↓

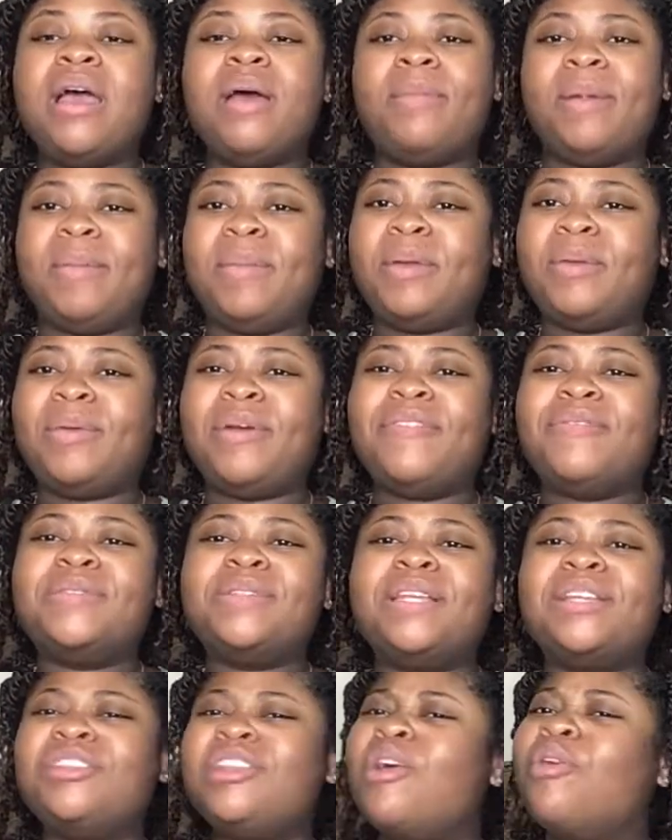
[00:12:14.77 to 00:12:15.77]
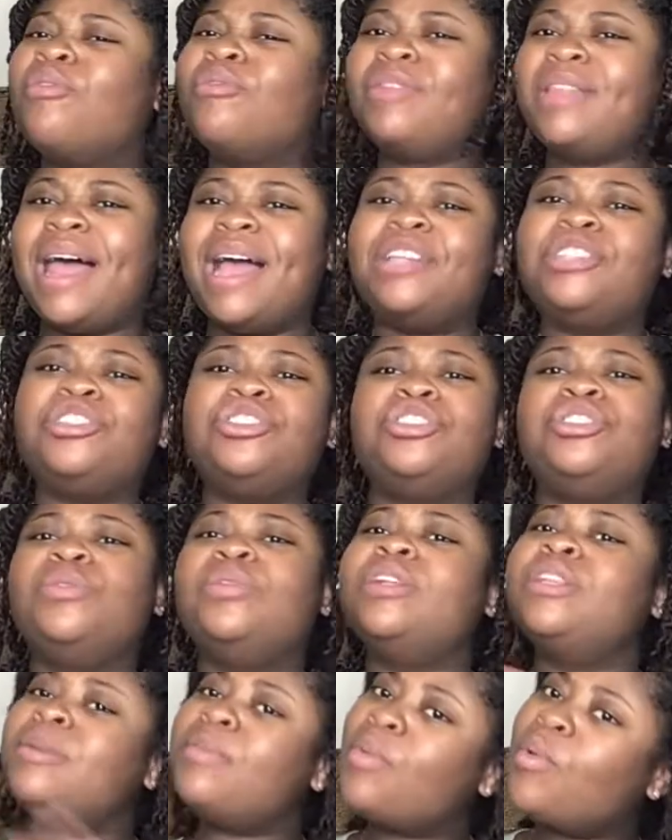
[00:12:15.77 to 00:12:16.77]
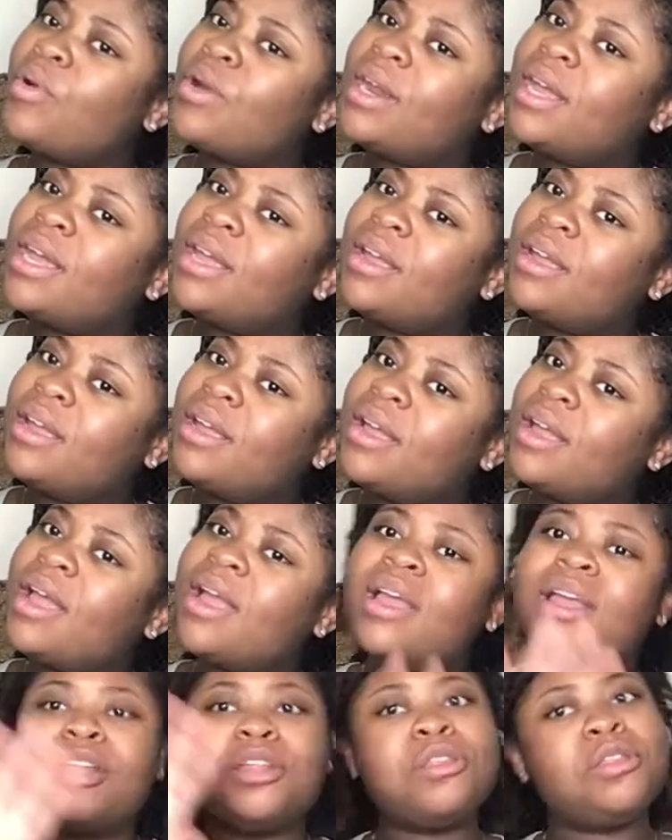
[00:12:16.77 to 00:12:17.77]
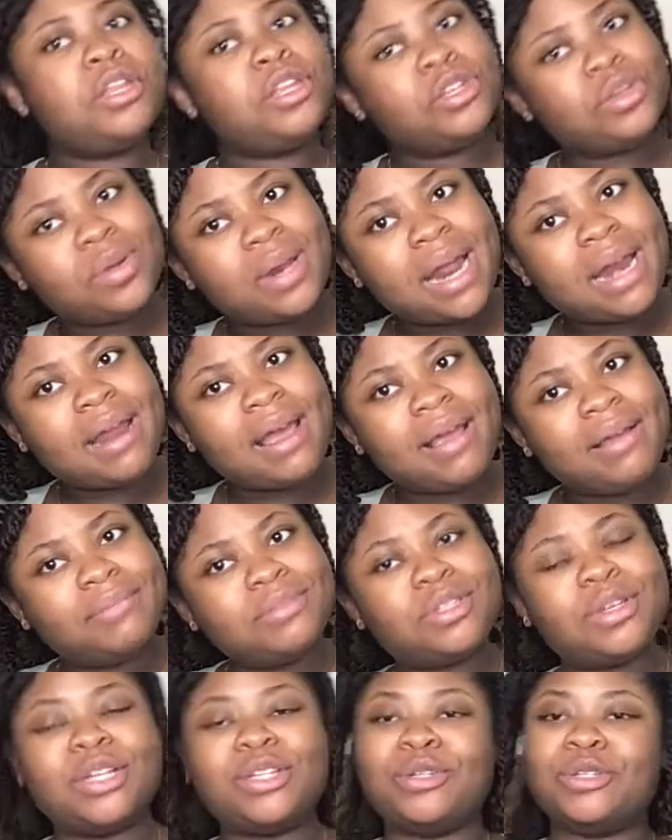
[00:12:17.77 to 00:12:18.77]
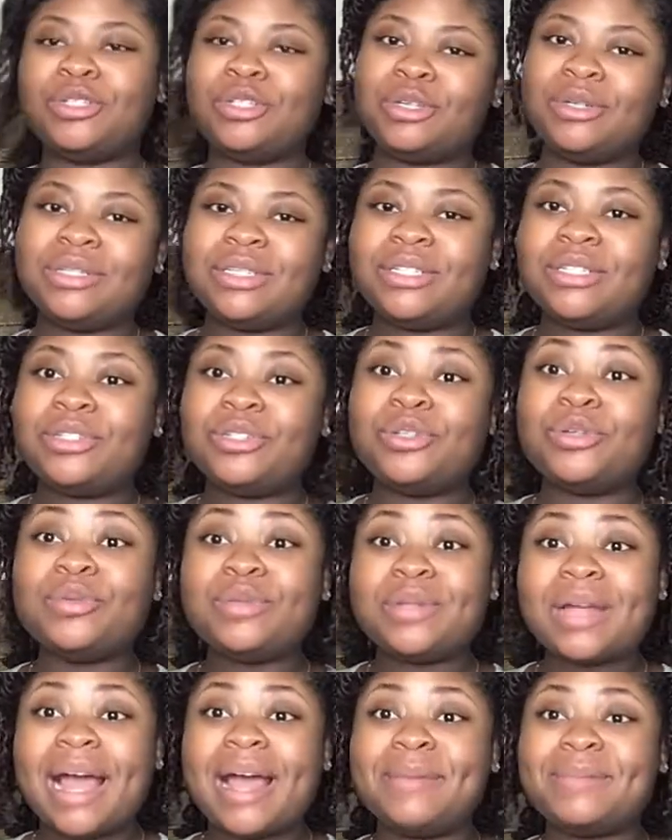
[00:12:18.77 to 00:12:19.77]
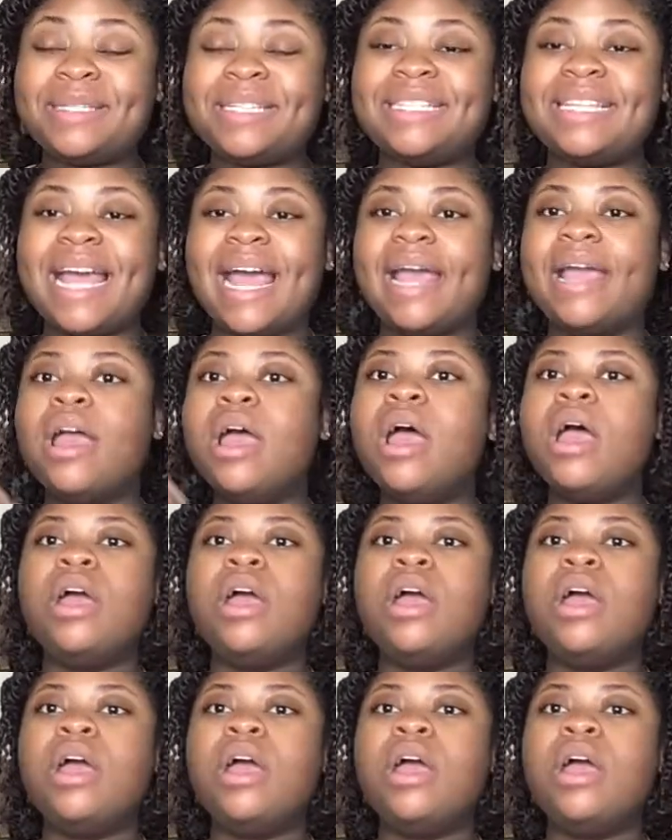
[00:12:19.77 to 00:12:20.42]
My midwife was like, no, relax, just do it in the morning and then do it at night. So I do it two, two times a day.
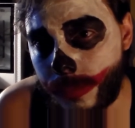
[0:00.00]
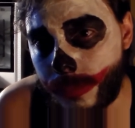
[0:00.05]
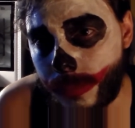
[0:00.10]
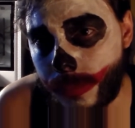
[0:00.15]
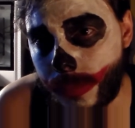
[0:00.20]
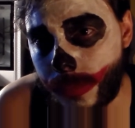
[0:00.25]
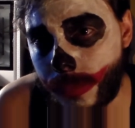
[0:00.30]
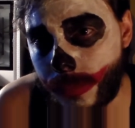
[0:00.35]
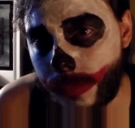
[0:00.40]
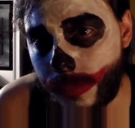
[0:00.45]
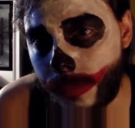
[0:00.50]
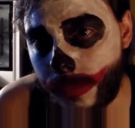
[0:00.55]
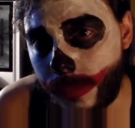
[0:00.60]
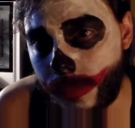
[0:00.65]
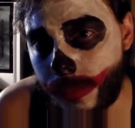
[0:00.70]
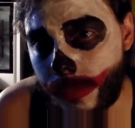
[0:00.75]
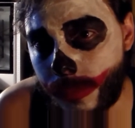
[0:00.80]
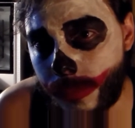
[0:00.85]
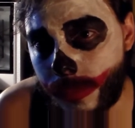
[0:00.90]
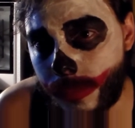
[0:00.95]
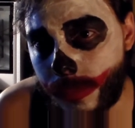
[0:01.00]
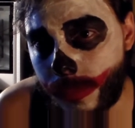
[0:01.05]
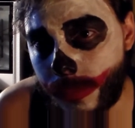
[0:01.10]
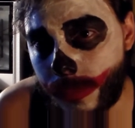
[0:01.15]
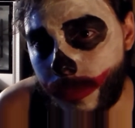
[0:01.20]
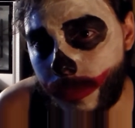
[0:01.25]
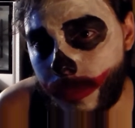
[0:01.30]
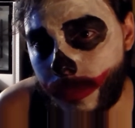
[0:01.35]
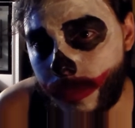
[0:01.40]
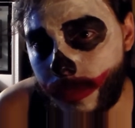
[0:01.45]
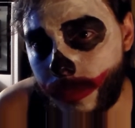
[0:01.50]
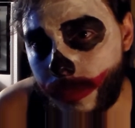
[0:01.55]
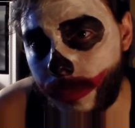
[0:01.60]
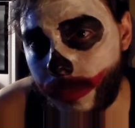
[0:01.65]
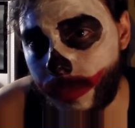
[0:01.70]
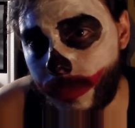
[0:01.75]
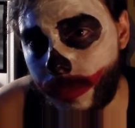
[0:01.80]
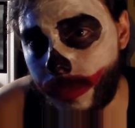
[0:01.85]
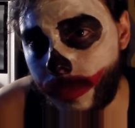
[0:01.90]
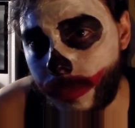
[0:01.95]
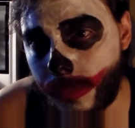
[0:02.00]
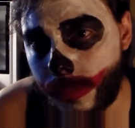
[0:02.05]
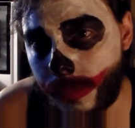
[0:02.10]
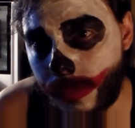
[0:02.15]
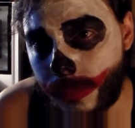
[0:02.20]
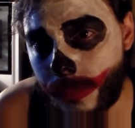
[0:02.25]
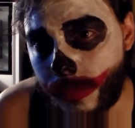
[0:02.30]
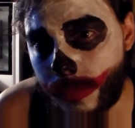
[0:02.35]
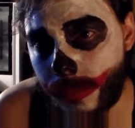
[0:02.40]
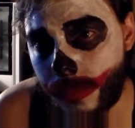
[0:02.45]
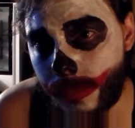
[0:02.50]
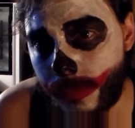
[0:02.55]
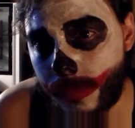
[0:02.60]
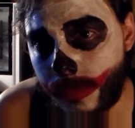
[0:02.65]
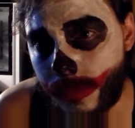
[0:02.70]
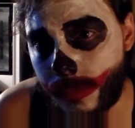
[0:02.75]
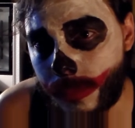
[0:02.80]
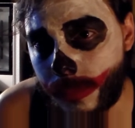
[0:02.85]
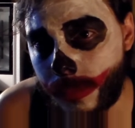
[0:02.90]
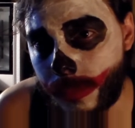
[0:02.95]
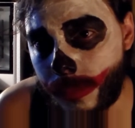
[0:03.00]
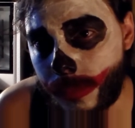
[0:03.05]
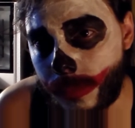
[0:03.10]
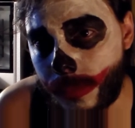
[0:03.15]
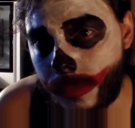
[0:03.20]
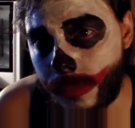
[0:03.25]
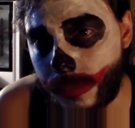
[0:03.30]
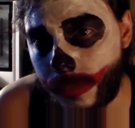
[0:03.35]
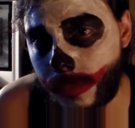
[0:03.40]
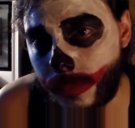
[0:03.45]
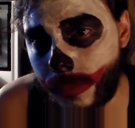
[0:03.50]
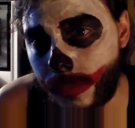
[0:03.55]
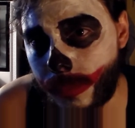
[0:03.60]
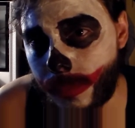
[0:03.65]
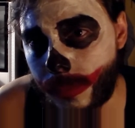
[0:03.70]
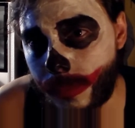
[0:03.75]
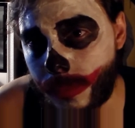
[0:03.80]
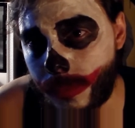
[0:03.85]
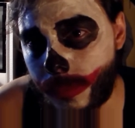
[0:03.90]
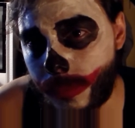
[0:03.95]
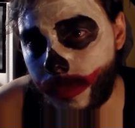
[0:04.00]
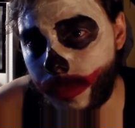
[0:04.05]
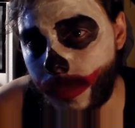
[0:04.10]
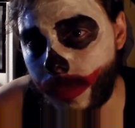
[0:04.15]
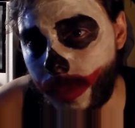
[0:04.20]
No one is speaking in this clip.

↑

#### Exercise prompt
Each entry should be repeated exactly as it appears; the pictures stay out.

#### Answer below
[00:12:14.77 to 00:12:15.77]
[00:12:15.77 to 00:12:16.77]
[00:12:16.77 to 00:12:17.77]
[00:12:17.77 to 00:12:18.77]
[00:12:18.77 to 00:12:19.77]
[00:12:19.77 to 00:12:20.42]
My midwife was like, no, relax, just do it in the morning and then do it at night. So I do it two, two times a day.
[0:00.00]
[0:00.05]
[0:00.10]
[0:00.15]
[0:00.20]
[0:00.25]
[0:00.30]
[0:00.35]
[0:00.40]
[0:00.45]
[0:00.50]
[0:00.55]
[0:00.60]
[0:00.65]
[0:00.70]
[0:00.75]
[0:00.80]
[0:00.85]
[0:00.90]
[0:00.95]
[0:01.00]
[0:01.05]
[0:01.10]
[0:01.15]
[0:01.20]
[0:01.25]
[0:01.30]
[0:01.35]
[0:01.40]
[0:01.45]
[0:01.50]
[0:01.55]
[0:01.60]
[0:01.65]
[0:01.70]
[0:01.75]
[0:01.80]
[0:01.85]
[0:01.90]
[0:01.95]
[0:02.00]
[0:02.05]
[0:02.10]
[0:02.15]
[0:02.20]
[0:02.25]
[0:02.30]
[0:02.35]
[0:02.40]
[0:02.45]
[0:02.50]
[0:02.55]
[0:02.60]
[0:02.65]
[0:02.70]
[0:02.75]
[0:02.80]
[0:02.85]
[0:02.90]
[0:02.95]
[0:03.00]
[0:03.05]
[0:03.10]
[0:03.15]
[0:03.20]
[0:03.25]
[0:03.30]
[0:03.35]
[0:03.40]
[0:03.45]
[0:03.50]
[0:03.55]
[0:03.60]
[0:03.65]
[0:03.70]
[0:03.75]
[0:03.80]
[0:03.85]
[0:03.90]
[0:03.95]
[0:04.00]
[0:04.05]
[0:04.10]
[0:04.15]
[0:04.20]
No one is speaking in this clip.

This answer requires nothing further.